Ils 600

cDNA products were subject to the same primer sequences and PCR conditions as mentioned above, with the exception of forward primer sequence used for this reaction was labeled with 5’ 56-JOEN fluorophore. The RT-PCR products amplified using JOE fluorophore labeled primer were subjected to fragment analysis on 3730 Genetic Analyzer (Applied Biosystems, Foster City, CA) with the internal lane standard 600 (ILS 600) (Promega Corporation, Madison, WI), used as a DNA ladder to assign correct sizes to DNA fragments. The percentages of the different transcripts of the total transcripts were calculated based on the peak heights of individual fragments.

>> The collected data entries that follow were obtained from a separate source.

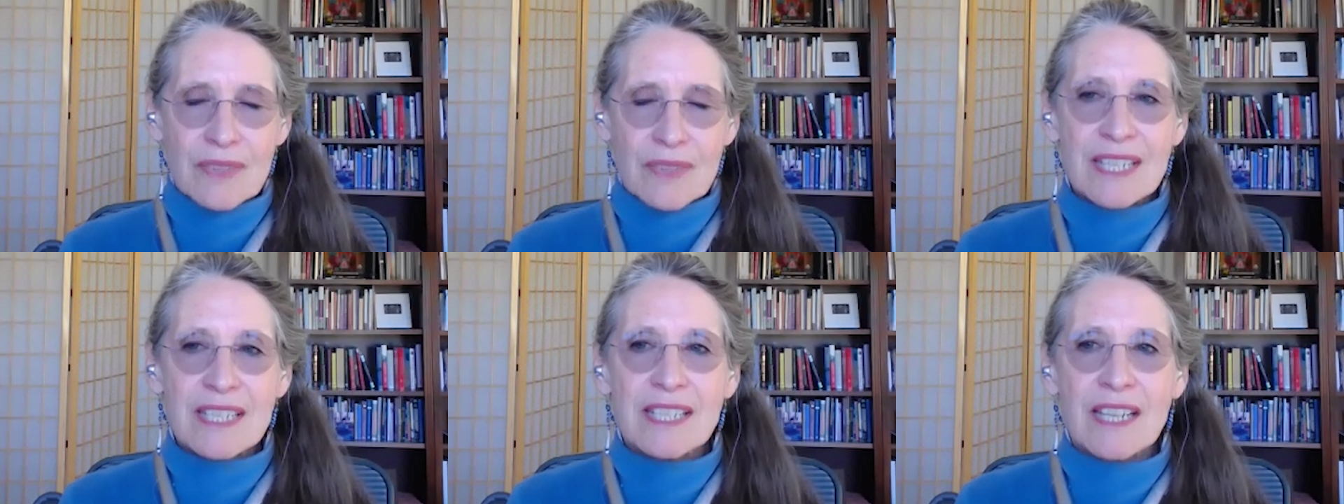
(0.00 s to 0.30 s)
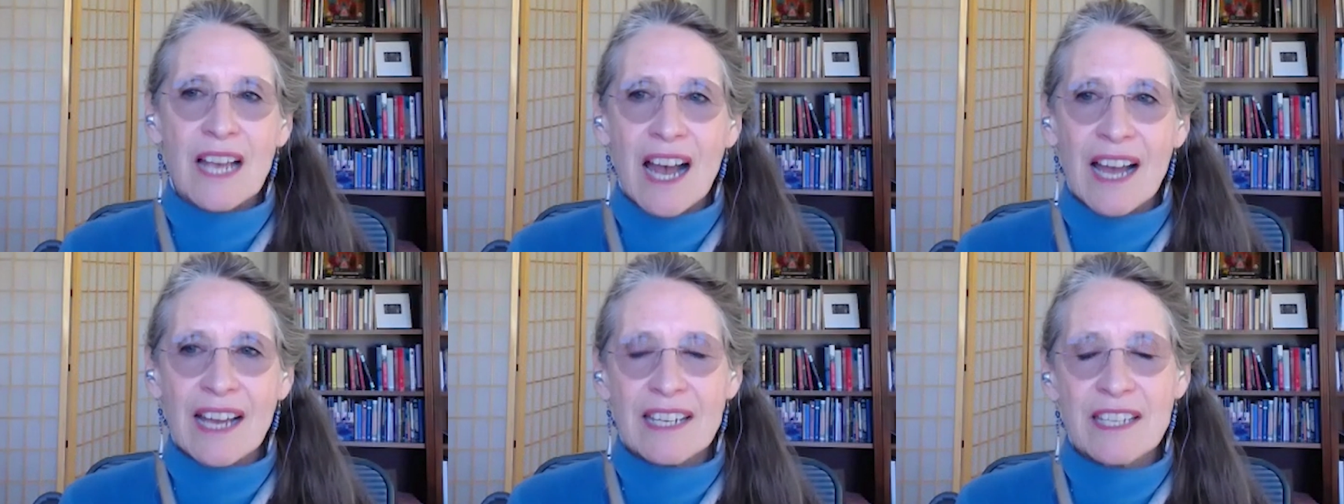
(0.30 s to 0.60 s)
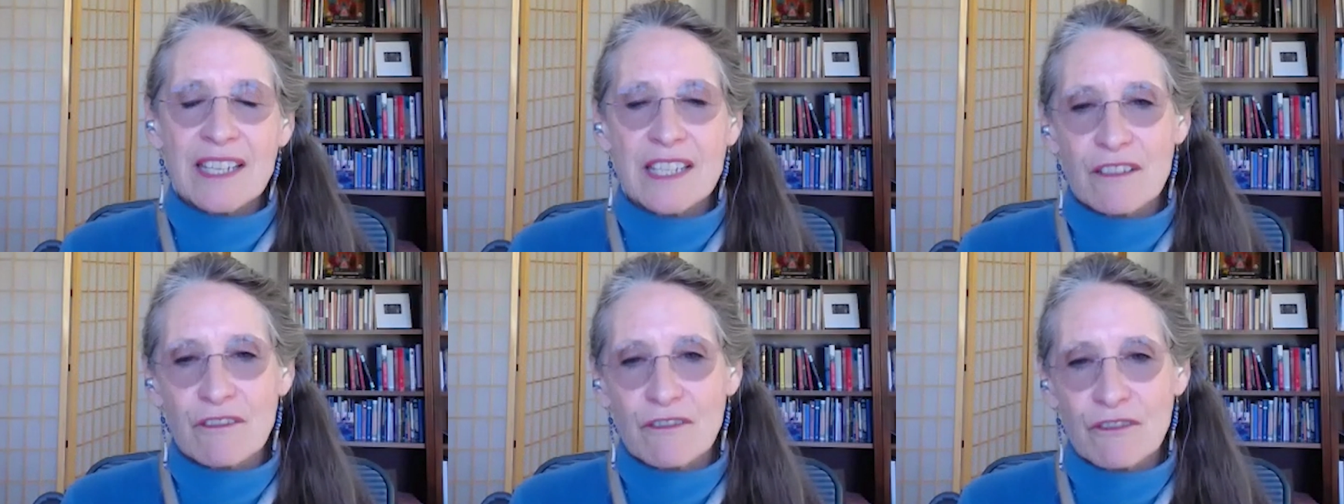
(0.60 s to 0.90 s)
these
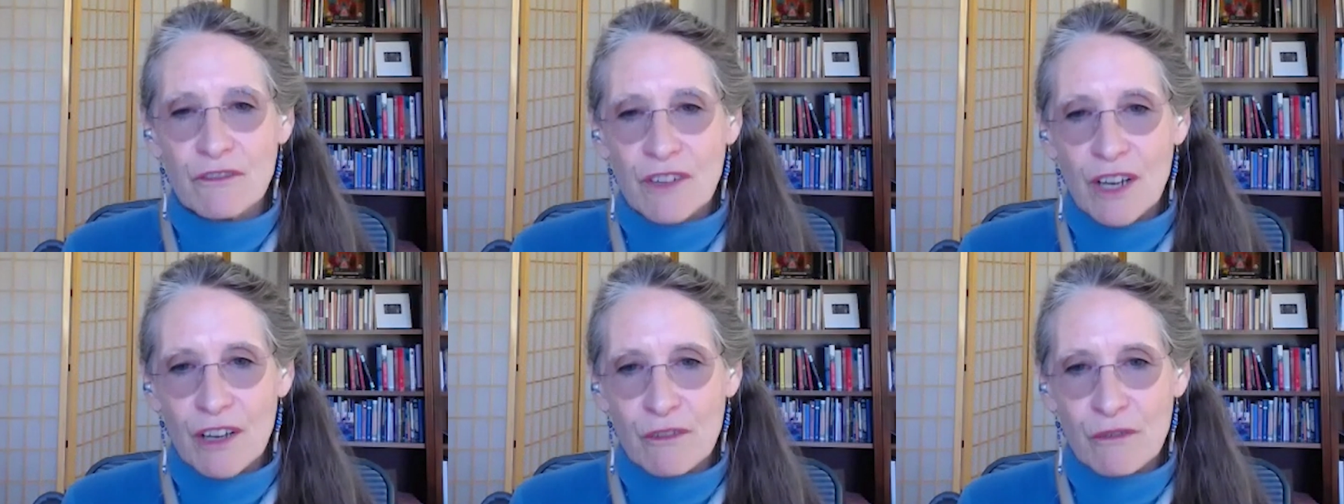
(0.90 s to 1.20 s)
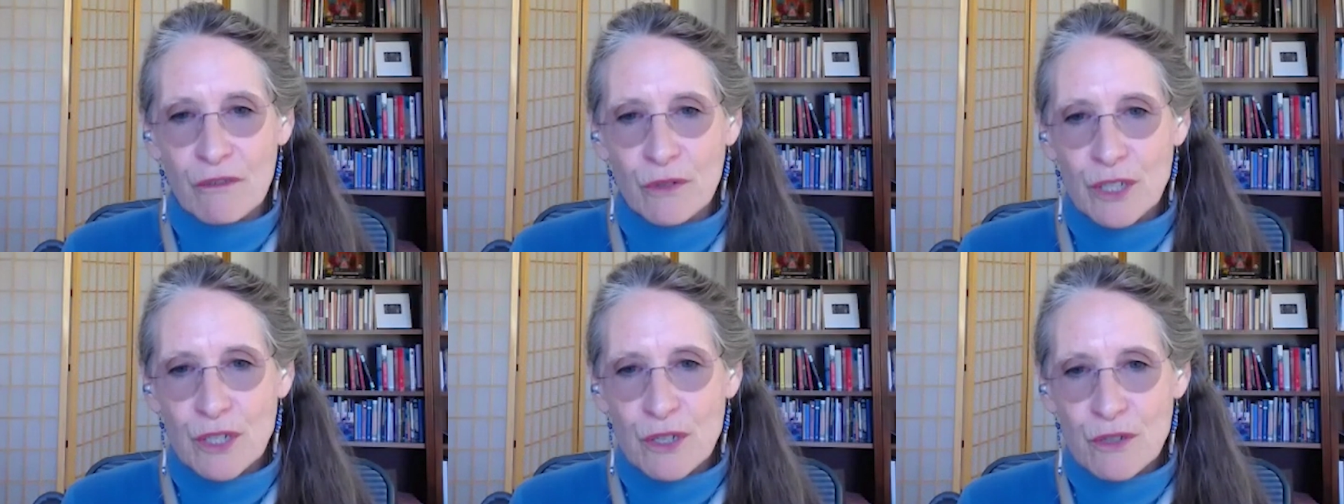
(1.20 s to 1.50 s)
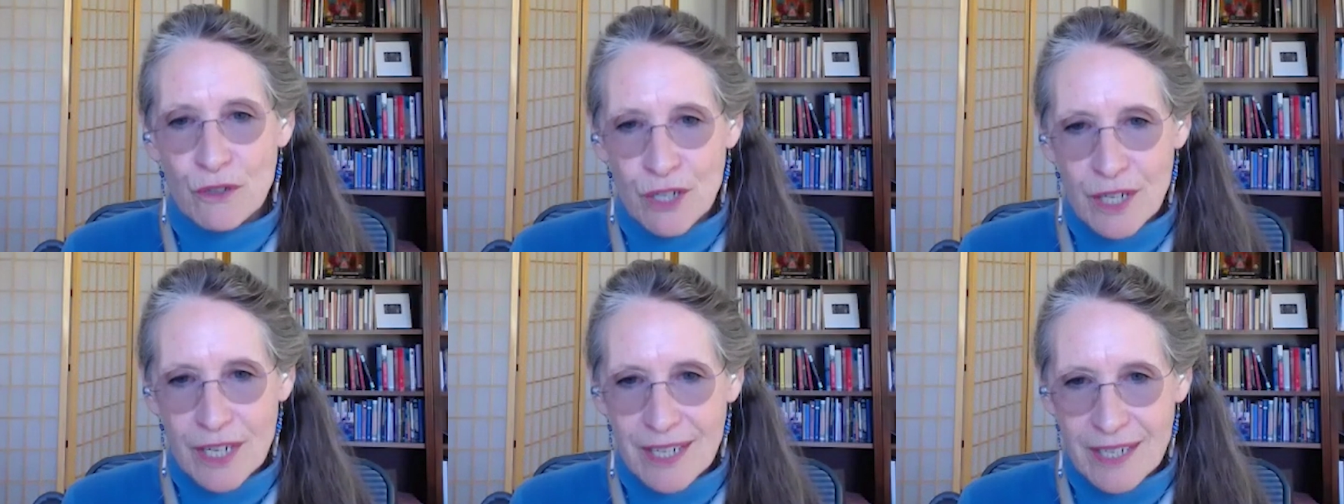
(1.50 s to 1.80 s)
kinds of
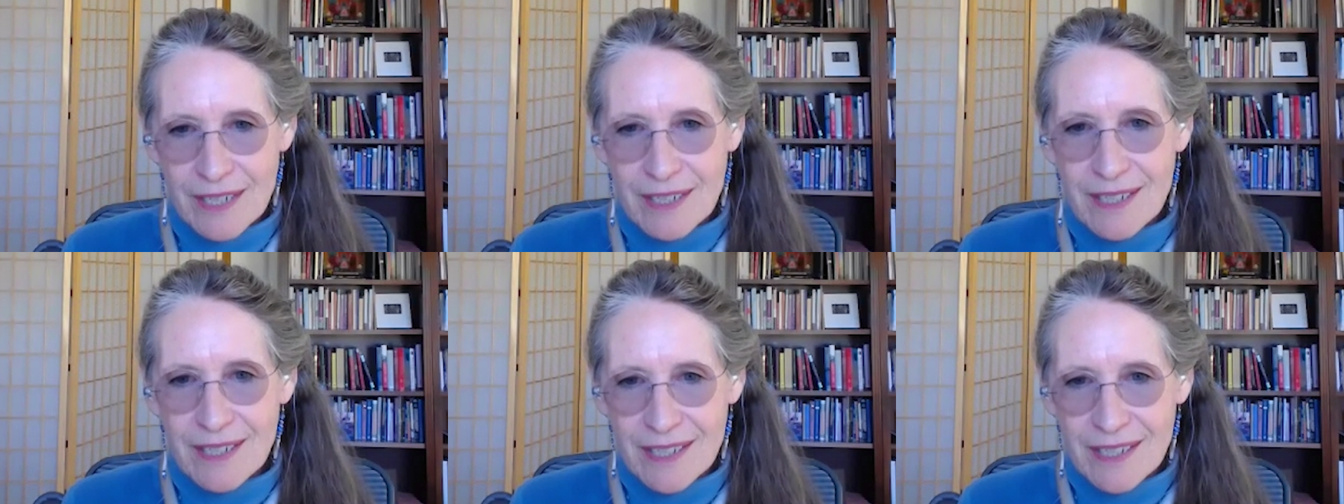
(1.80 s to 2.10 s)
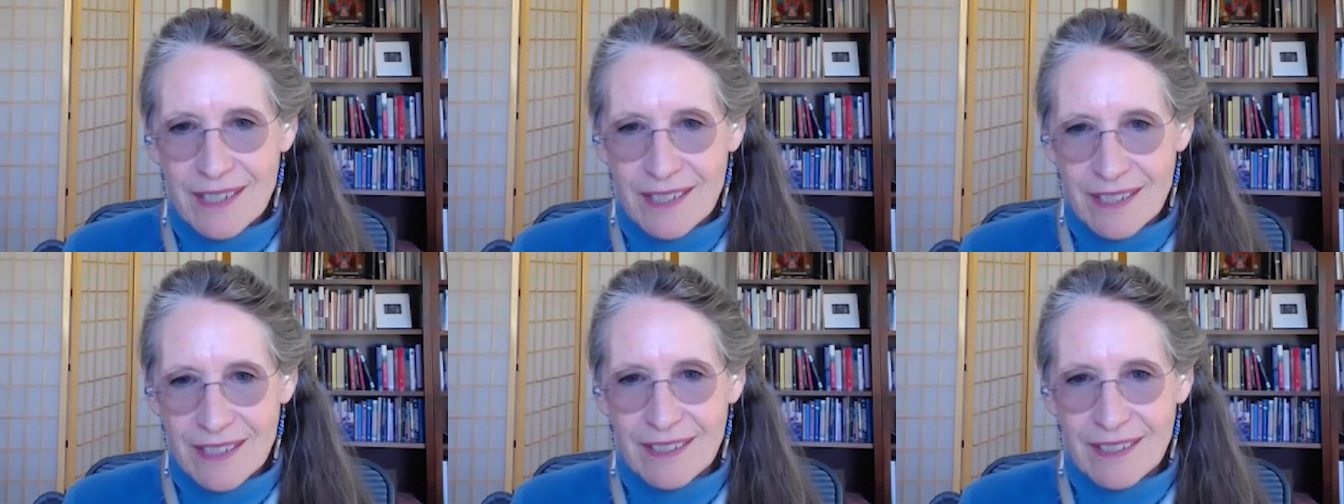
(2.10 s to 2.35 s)
retreats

For the detection of microsatellite instability, a fluorescent PCR-based assay (MSI Analysis System Version 1.2, Promega) was used according to the manufacturer's instructions. The MSI Analysis System included fluorescently labeled primers for co-amplification of seven markers including five mononucleotide repeat markers (BAT-25, BAT-26, NR-21, NR-24 and MONO-27) and two pentanucleotide repeat markers (Penta C and Penta D). Additionally, an Internal Lane Standard 600 (ILS 600, Promega) was used. In brief, 20 ng of genomic DNA was used for the PCR under following conditions: initial denaturation for 11 min at 95 °C and 1 min at 96 °C, ramp 100% to 94 °C for 30 s, ramp 29% to 58 °C for 30 s, ramp 23% to 70 °C for 1 min, for 10 cycles, followed by ramp 100% to 90 °C for 30 s, ramp 29% to 58 °C for 30 s, ramp 23% to 70 °C for 1 min, for 20 cycles, and final elongation at 60 °C for 30 min. The PCR products were separated by capillary electrophoresis using a 3500 Genetic Analyzer. Data were analyzed with the GeneMapperR software (Applied Biosystems) by comparing sample marker patterns with the pattern of a positive amplification control (K562 High Molecular Weight DNA). A shift of two or more mononucleotide markers was considered as MSI-high, a shift of one mononucleotide marker was considered as MSI-low.